To our knowledge, this survey is the only source of information on within-day patterns (i.e., when and how much) of drinking water consumption for a nationally representative sample of the US population at this time. NHANES surveys after 2004 are reported to be collecting time and amount of drinking water consumed along with the food consumption (Moshfegh and Goldman, 2007). These data are essential to the pesticide industry and government branches, such as EPA OPP and OPPTS, who want to be able to conduct realistic acute aggregate assessments (an FQPA requirement) for rapidly reversible pesticides (i.e. with less than 24-h receptor reversibility). By examining drinking occasions per day, amount consumed per drinking occasion, and intervals between drinking occasions, as detailed in this paper, the stated goals for risk assessment can be met when incorporated into available aggregate and cumulative models. This is one specific use for the data generated by this drinking water survey. However, there are many additional variables to be exploited in this data set. Other information in the survey includes source of drinking water (community water system versus well water), patterns of consumption for weekdays versus weekends, whether water is typically consumed with or without food, where the water was consumed, and whether the water consumed on a given drinking occasion is bottled or tap water. Many other industries or risk assessment areas such as the bottled water industry or drinking water contaminant assessors may benefit from exploring these data.

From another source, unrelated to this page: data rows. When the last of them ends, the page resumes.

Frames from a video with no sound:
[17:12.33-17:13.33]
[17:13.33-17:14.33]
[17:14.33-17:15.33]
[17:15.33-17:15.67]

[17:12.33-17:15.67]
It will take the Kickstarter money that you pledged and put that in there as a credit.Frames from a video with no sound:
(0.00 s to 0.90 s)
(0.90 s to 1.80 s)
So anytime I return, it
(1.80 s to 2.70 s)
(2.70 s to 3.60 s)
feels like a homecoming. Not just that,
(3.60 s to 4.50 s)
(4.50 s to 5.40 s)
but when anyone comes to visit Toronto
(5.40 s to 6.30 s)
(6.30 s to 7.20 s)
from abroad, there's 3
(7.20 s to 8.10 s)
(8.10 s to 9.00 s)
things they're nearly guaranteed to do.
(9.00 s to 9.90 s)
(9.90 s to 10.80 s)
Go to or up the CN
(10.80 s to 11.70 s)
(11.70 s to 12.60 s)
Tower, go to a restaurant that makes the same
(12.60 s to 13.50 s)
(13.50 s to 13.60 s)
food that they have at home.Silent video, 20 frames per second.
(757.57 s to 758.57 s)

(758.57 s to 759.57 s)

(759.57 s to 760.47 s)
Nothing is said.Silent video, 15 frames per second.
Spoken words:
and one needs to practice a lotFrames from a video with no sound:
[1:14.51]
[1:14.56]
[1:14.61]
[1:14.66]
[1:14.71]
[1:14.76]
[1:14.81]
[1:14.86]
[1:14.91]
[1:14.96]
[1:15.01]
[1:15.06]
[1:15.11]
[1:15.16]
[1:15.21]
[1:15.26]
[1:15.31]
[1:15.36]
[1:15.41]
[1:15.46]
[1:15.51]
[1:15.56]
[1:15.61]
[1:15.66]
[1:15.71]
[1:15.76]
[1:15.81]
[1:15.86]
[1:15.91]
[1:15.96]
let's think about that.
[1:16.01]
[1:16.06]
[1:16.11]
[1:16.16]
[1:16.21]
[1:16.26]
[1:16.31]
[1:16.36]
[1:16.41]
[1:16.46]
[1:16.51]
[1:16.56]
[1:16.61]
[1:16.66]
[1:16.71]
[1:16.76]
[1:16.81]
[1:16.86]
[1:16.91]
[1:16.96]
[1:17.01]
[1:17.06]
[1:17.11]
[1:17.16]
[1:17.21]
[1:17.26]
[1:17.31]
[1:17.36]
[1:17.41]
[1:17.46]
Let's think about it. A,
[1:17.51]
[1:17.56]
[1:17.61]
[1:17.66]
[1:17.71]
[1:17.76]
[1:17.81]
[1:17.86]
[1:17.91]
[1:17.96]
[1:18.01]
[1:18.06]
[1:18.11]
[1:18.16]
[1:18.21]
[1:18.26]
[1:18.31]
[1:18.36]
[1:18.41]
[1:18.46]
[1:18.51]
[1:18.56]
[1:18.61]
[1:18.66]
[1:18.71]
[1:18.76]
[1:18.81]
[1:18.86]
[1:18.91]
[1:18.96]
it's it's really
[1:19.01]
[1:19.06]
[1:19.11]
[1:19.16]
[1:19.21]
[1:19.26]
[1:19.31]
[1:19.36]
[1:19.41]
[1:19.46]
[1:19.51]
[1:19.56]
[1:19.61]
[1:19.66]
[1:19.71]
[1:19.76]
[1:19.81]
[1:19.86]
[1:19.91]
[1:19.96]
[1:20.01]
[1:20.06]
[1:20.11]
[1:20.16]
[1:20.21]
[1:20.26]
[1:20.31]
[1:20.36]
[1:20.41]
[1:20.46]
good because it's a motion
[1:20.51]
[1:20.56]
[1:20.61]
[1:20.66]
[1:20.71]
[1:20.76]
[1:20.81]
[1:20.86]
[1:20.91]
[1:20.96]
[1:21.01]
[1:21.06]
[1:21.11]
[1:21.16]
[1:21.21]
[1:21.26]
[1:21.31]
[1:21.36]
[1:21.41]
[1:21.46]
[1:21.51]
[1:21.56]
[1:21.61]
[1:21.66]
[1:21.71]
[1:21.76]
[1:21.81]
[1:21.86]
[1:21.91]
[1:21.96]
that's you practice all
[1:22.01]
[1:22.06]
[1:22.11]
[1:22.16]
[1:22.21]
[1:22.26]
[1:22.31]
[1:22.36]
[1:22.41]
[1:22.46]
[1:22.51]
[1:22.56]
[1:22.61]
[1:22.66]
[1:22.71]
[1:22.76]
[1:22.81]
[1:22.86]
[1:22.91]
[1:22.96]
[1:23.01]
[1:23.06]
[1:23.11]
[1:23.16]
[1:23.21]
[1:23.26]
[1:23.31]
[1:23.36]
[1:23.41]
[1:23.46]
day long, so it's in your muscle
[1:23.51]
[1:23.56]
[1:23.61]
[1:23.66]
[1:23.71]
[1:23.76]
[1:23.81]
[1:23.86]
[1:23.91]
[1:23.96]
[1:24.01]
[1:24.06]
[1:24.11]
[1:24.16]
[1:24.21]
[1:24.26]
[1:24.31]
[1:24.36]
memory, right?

These analyses were supported, in part, by Bayer CropScience.
1For access to the data from the survey, please contact DWCS Baver CropScience, Product Safety Management, P.O. Box 12014, RTP NC 27709-2014.
2The NET maintains a diary panel of 2000 households to track the consumption habits of the US population. For a 2-week period, panel households complete a daily diary, recording consumption information for all members in the household.
3We have no information from NPD relating to the potential overlap between the sample of households drawn from the HTI panel for our survey and the 2000 households included in the NET panel.
4All study participants who returned a completed diary were eligible for a drawing to win one of twenty-five $100 cash prizes
5For seven subjects, all the amount entries in most or all time intervals were filled, and for one subject the entries were recorded in a “diagonal” pattern, with amounts increasing by one category at each time interval.
6Contributed by 40 participants in the DWCS.